At the time the act of sale was passed the certificate was neither dated nor signed; but later on the same day, and after the act was passed, the certificate was dated and signed, at which time the mortgage was discovered and inserted in the certificate before the signing and dating thereof. ■

It seems that there is a custom by which a certificate when applied for is made at once, but (for the convenience of Notaries) is not dated or signed until the notary requests that this be done. Whereupon the certificate is then checked’ over, dated, signed and delivered, to the notary.

Sometimes the notary withdraws the certificate before it is dated and signed, and passes his act upon the appearance of the certificate in .its then unfinished state, as was dene in this case.

And usually no harm comes of this, as the certificate happens generally to be correct, even though not checked up; but sometimes an error is detected only on the check up.

Opinion and decree, March 19th, 1917.

Rehearing refused, May 14th, 1917.

Writ denied, June 13th, 1917.

The question therefore arises whether the Recorder is liable for damages resulting from an omission in an unfinished certificate, upon the faith of which a party has acted.
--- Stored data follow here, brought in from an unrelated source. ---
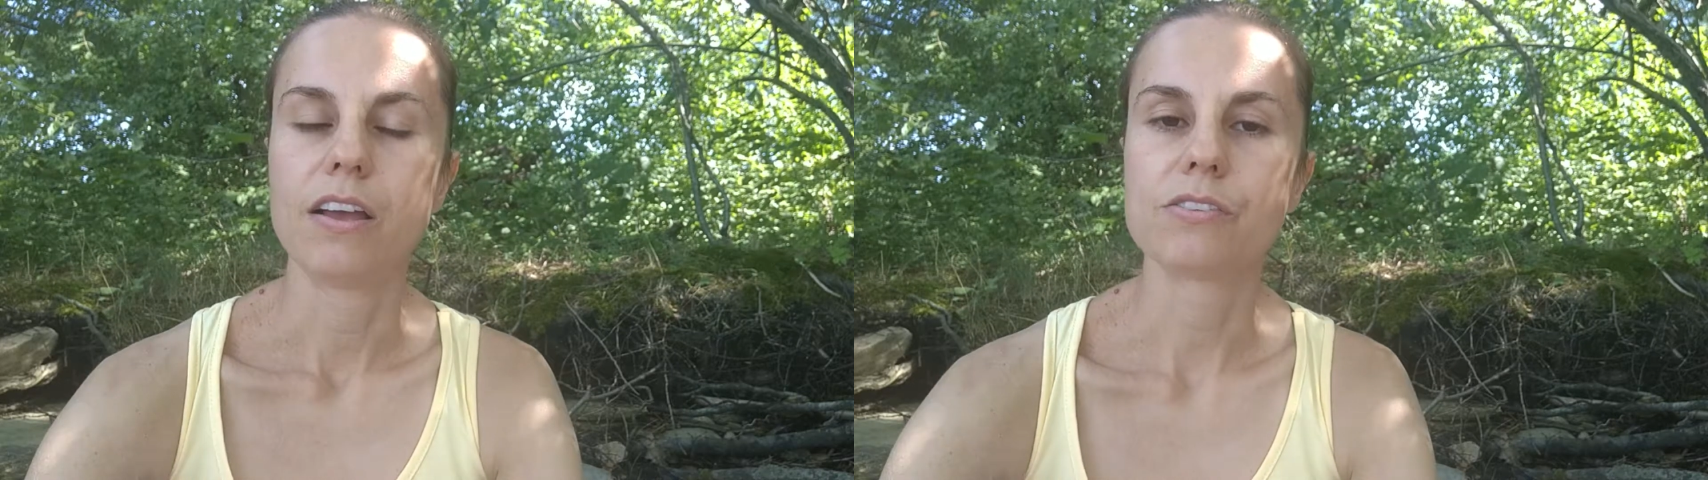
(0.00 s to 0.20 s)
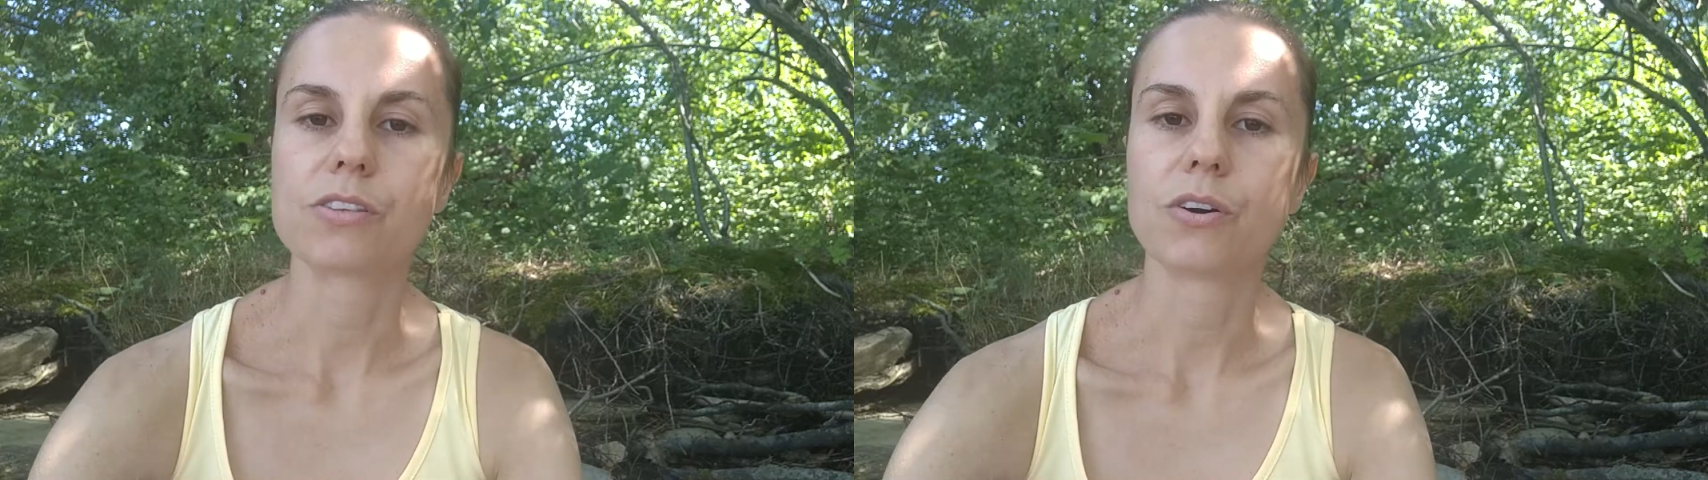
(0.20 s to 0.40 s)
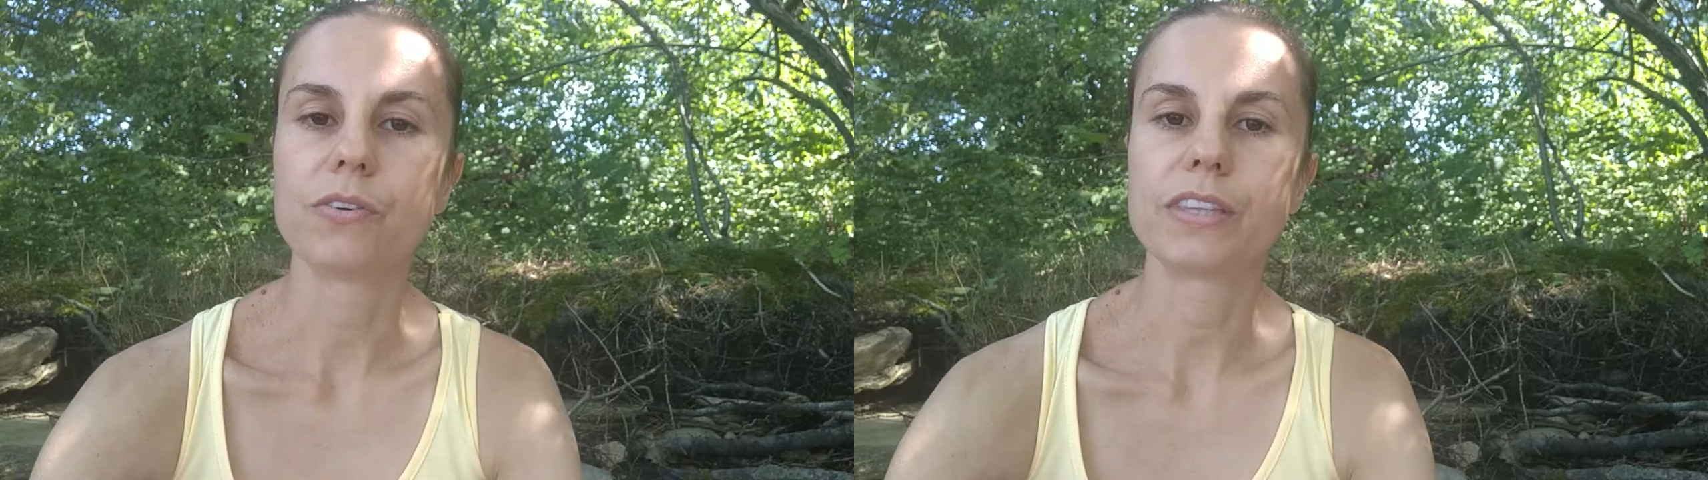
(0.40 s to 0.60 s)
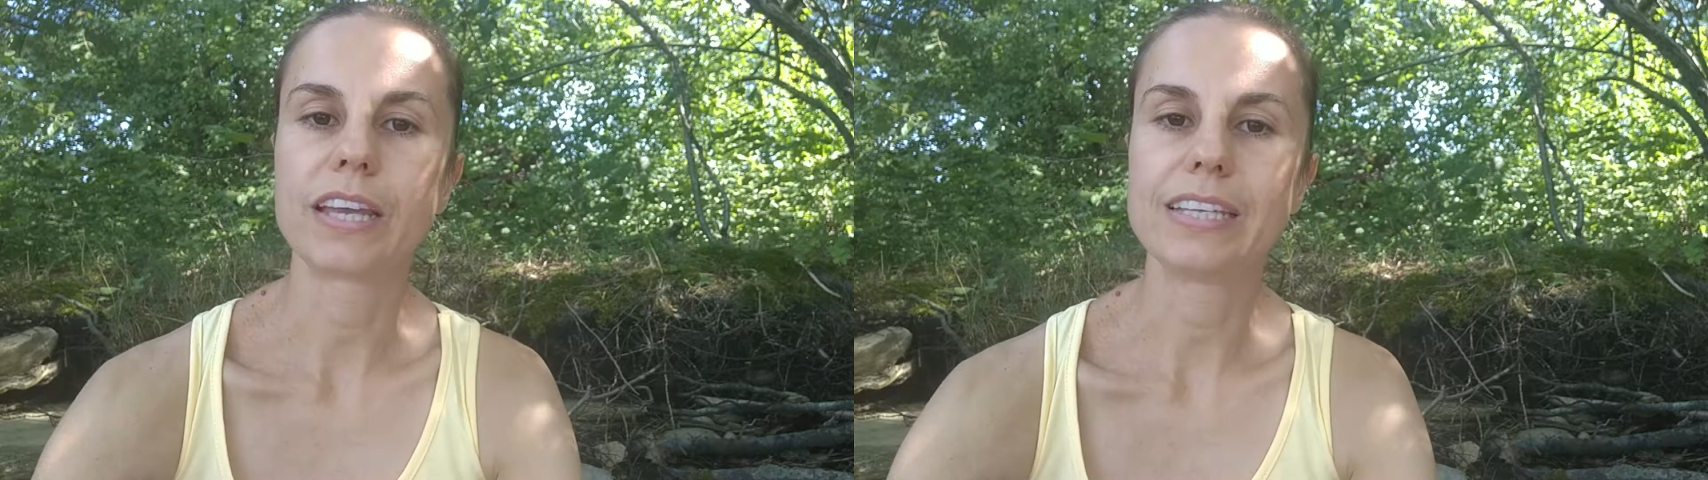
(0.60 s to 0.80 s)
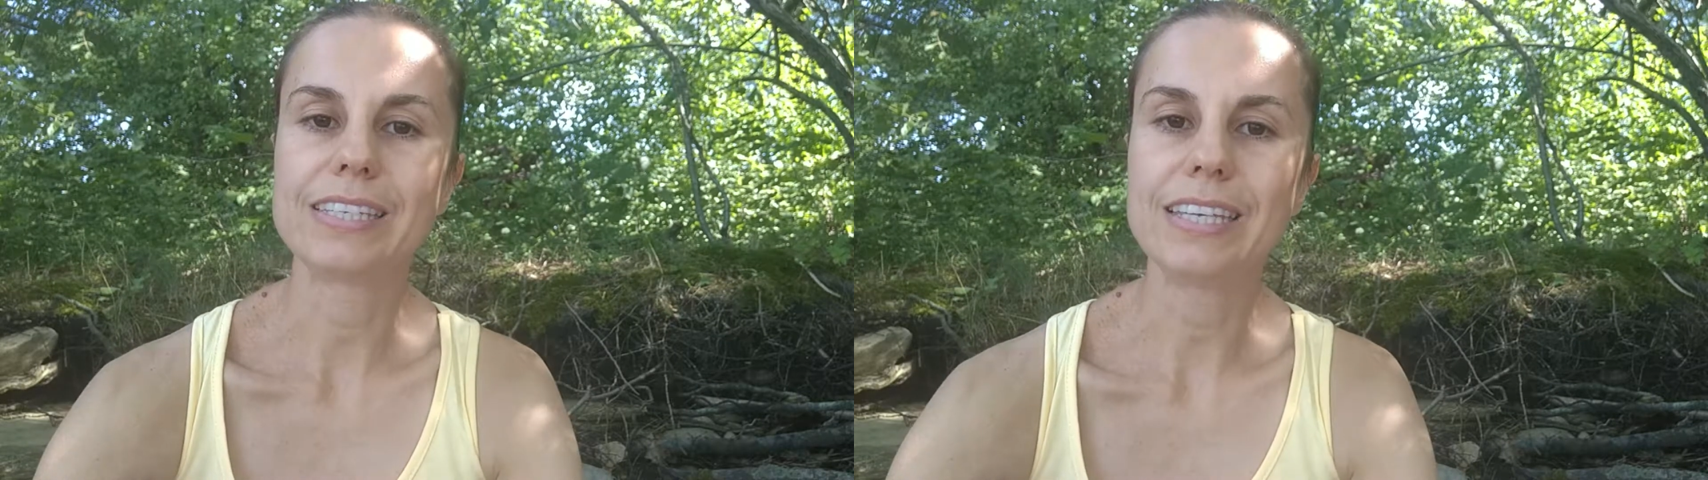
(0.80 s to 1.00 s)
So the
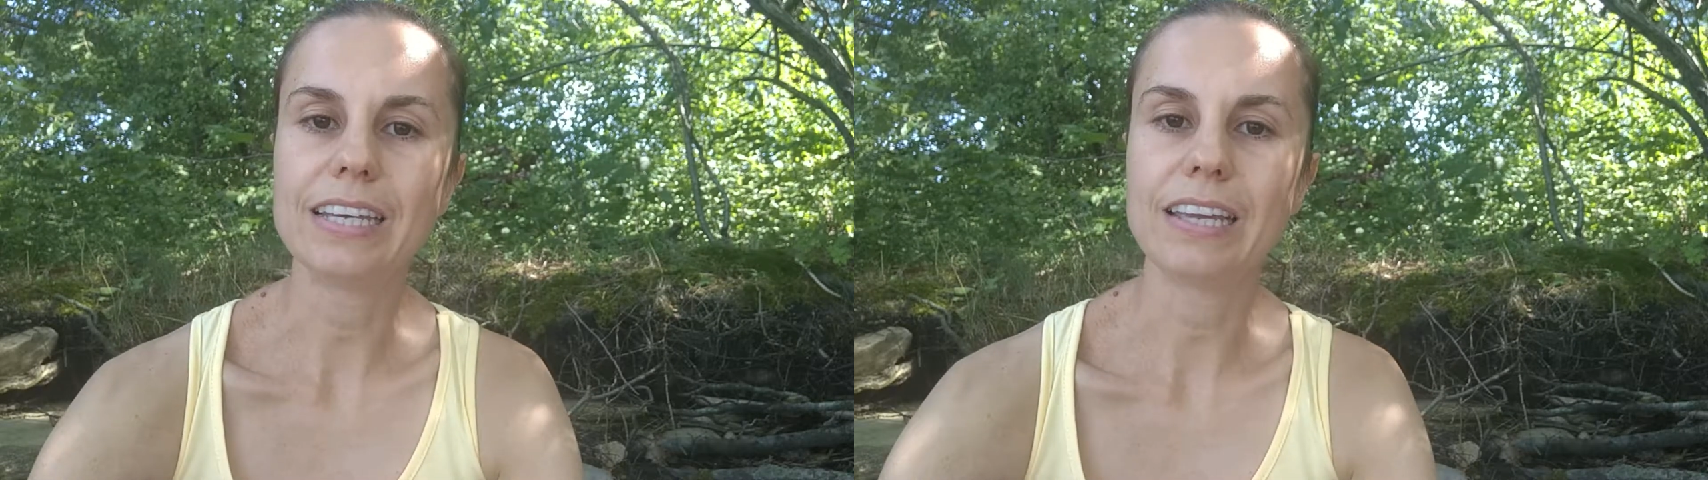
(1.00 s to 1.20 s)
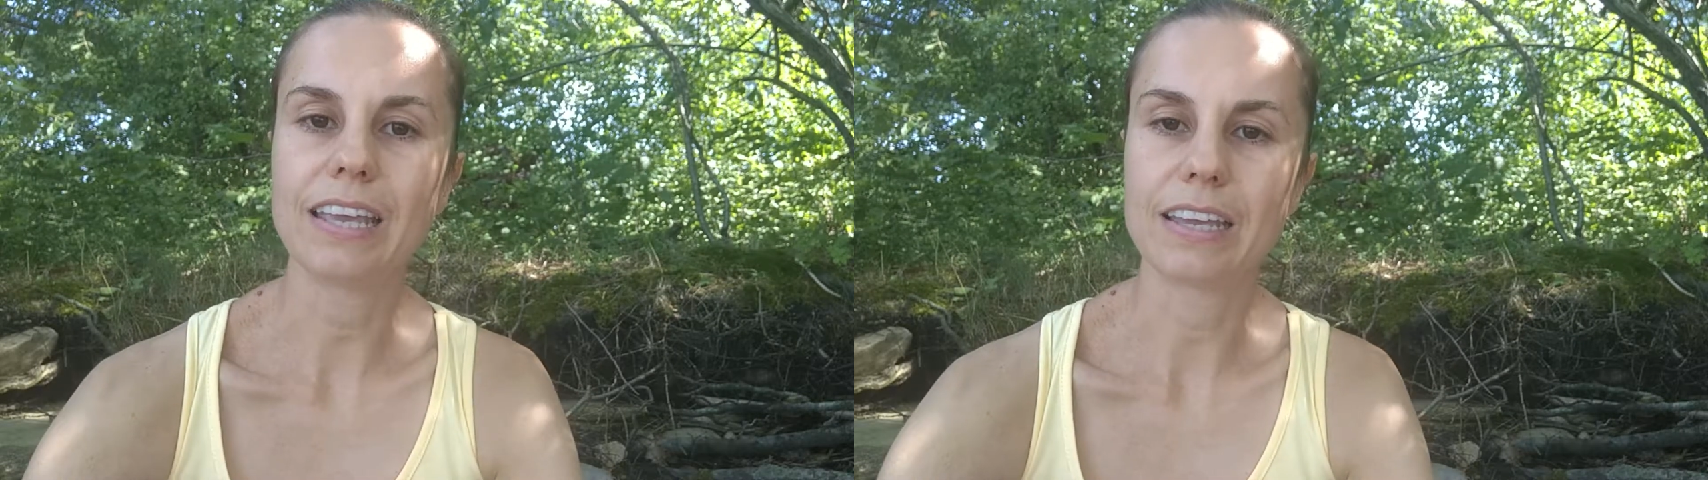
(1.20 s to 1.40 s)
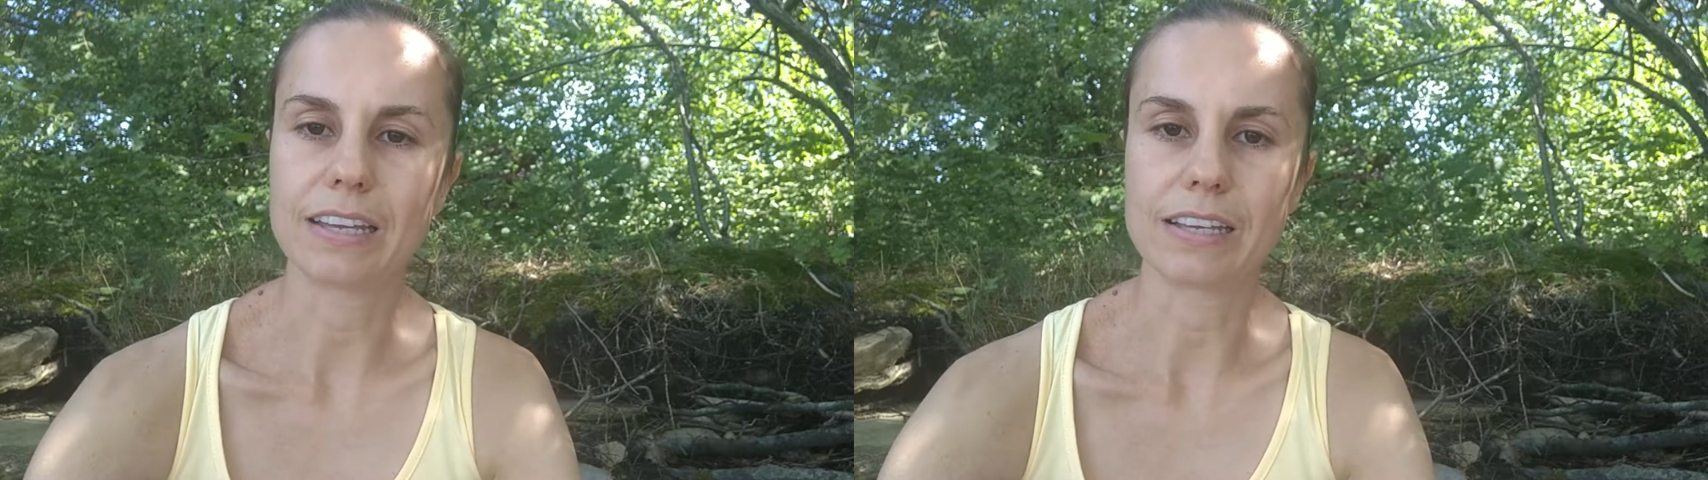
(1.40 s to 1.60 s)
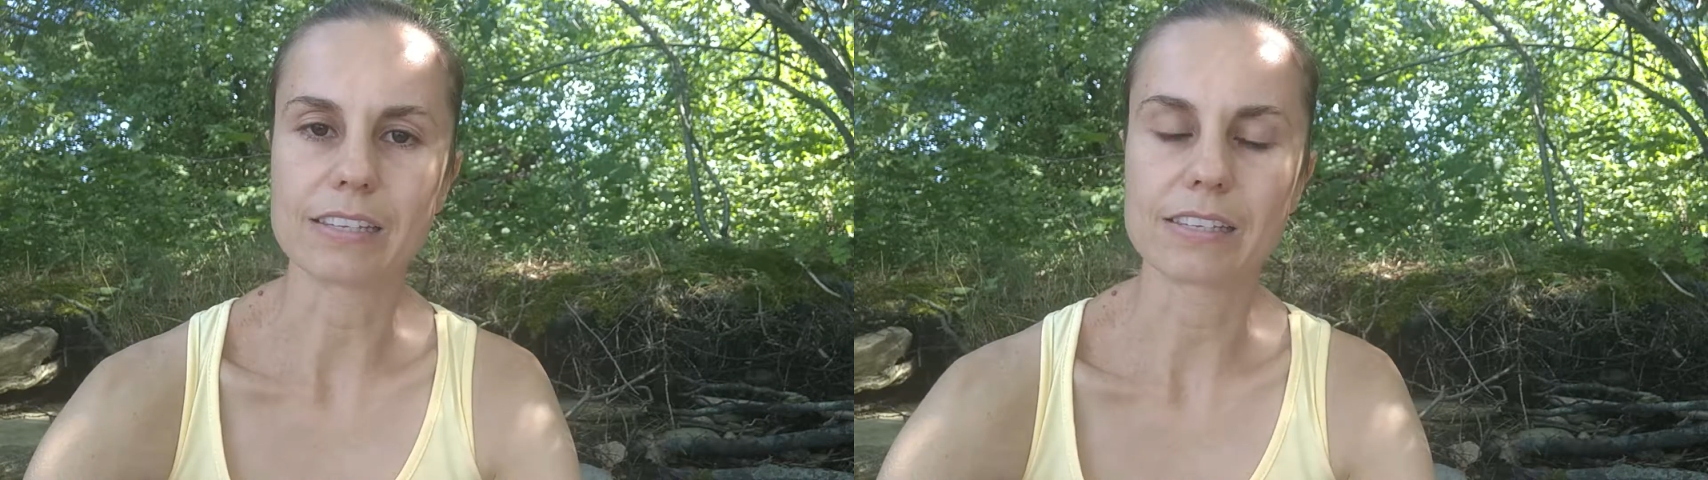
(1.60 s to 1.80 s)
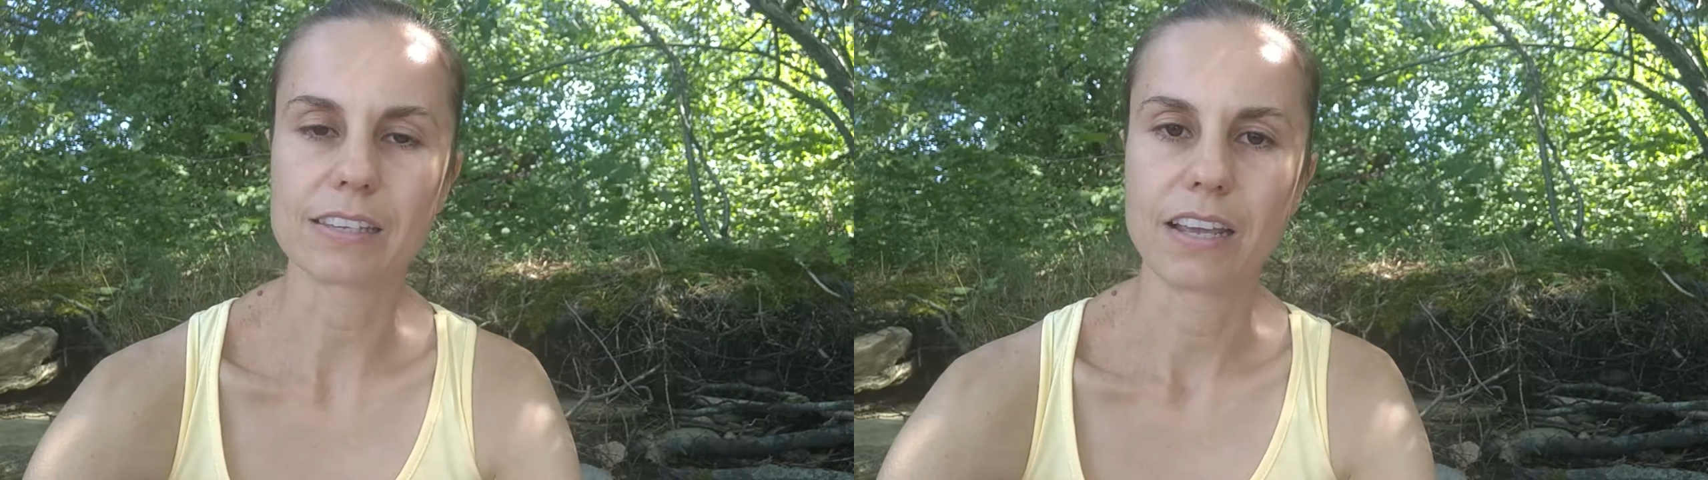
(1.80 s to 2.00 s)
idea
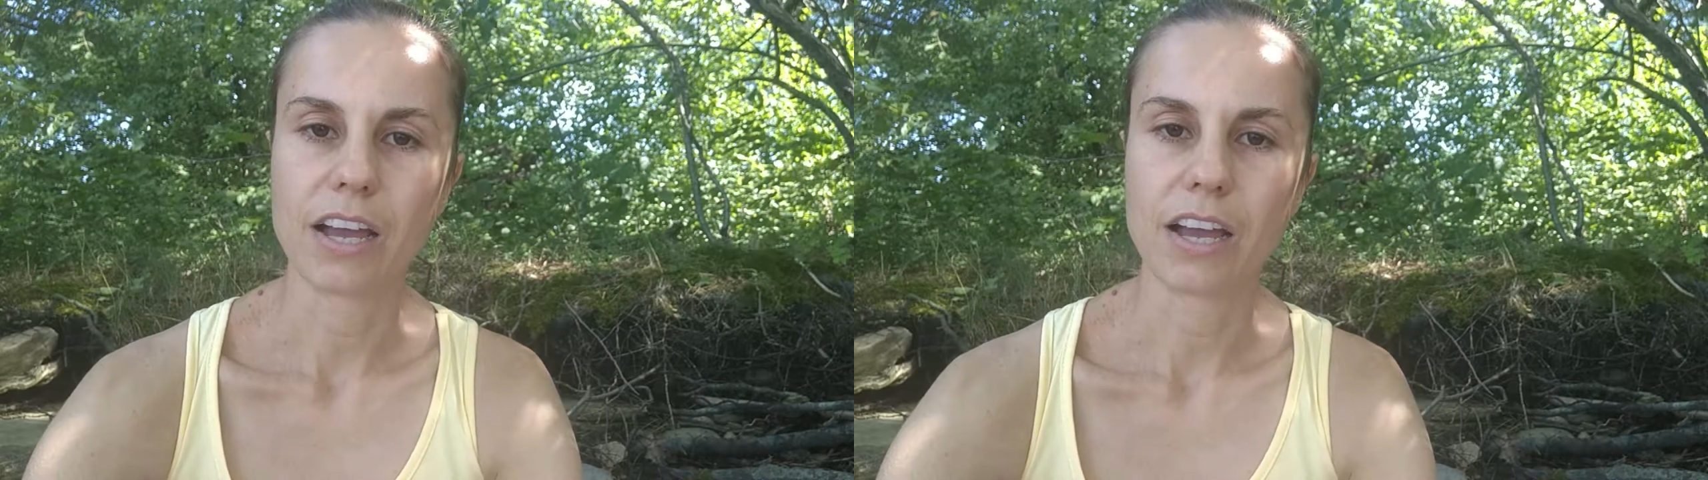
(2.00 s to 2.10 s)
is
We think not; a certificate is manifestly incomplete as long as it is neither dated or signed. It shows on its face that the officer issuing it has not yet finally acted upon it. And until he has so acted upon it he has always the right to revise and recheck it to make certain that it is correct. And the best proof that such certificates are not considered final, is that the parties themselves eventually insist upon having them dated and signed.

Hence those who act upon a certificate thus incomplete, do so at their own risk and peril.

For they have not acted upon the faith of any official act, since an act unfinished is an act undone.

We think the judgment appealed from is erroneous.

The judgment appealed from is therefore reversed and it is now ordered that the demand of the plaintiff be rejected at its cost in both courts.